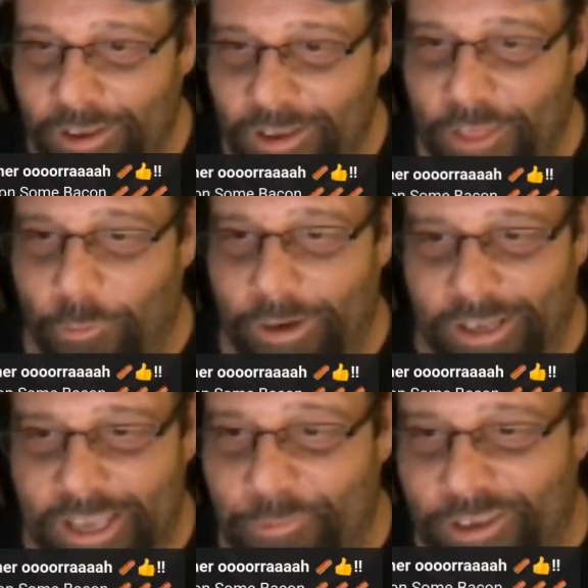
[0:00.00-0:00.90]
Another one
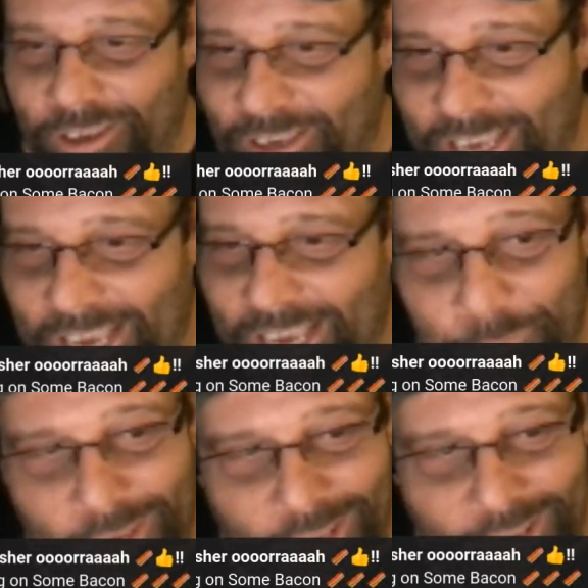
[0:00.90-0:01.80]
that keeps getting
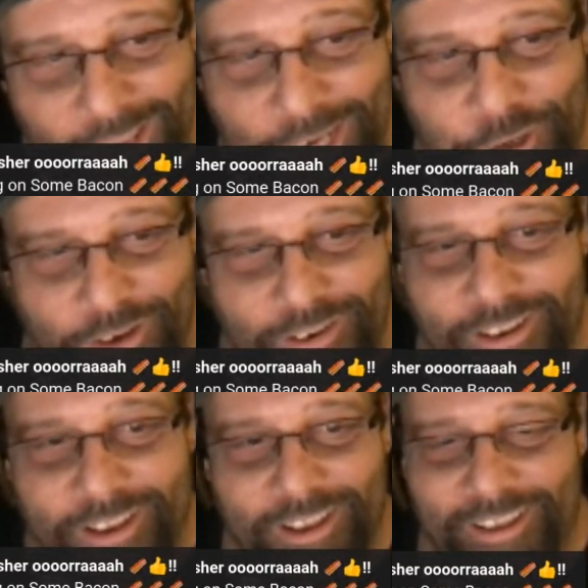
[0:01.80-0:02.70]
me into
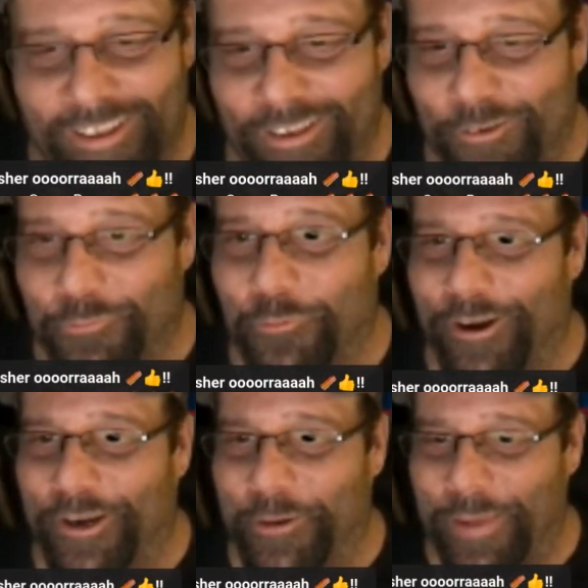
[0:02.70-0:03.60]

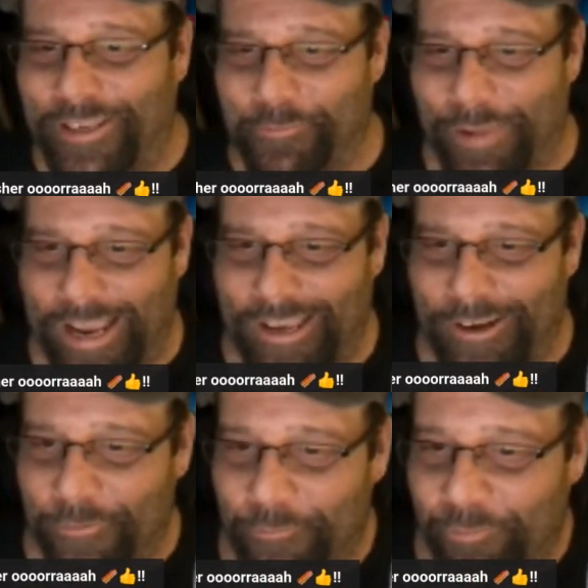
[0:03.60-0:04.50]
wanting to make some
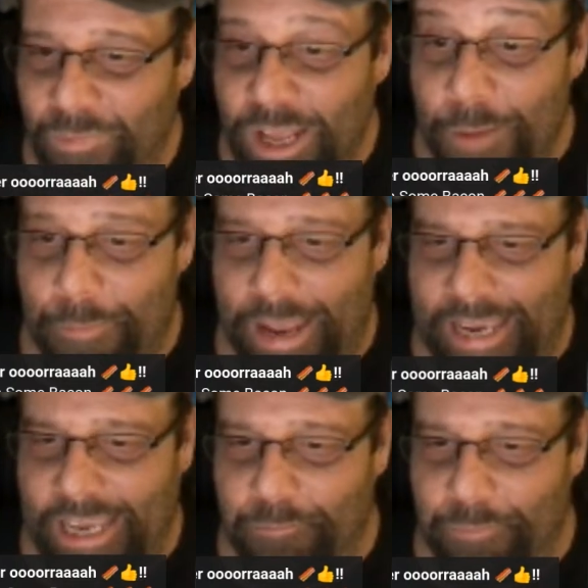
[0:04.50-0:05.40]
bacon.
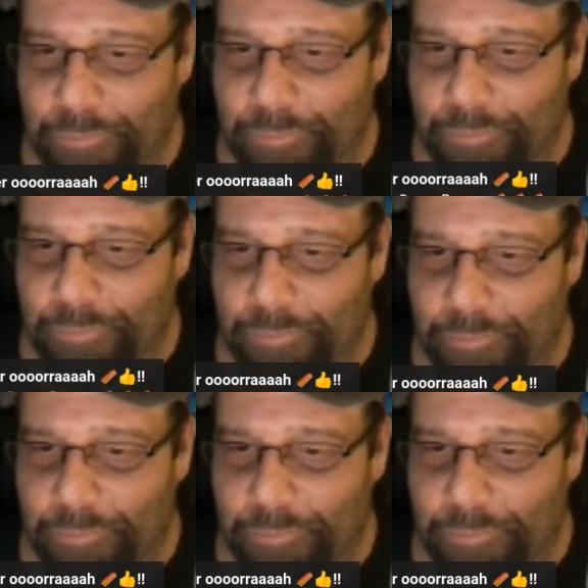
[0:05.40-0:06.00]
Making bacon.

■ What you are asked to do ■
Except for the pictures, set down all of the records exactly.

■ Written solution ■
[0:00.00-0:00.90]
Another one
[0:00.90-0:01.80]
that keeps getting
[0:01.80-0:02.70]
me into
[0:02.70-0:03.60]

[0:03.60-0:04.50]
wanting to make some
[0:04.50-0:05.40]
bacon.
[0:05.40-0:06.00]
Making bacon.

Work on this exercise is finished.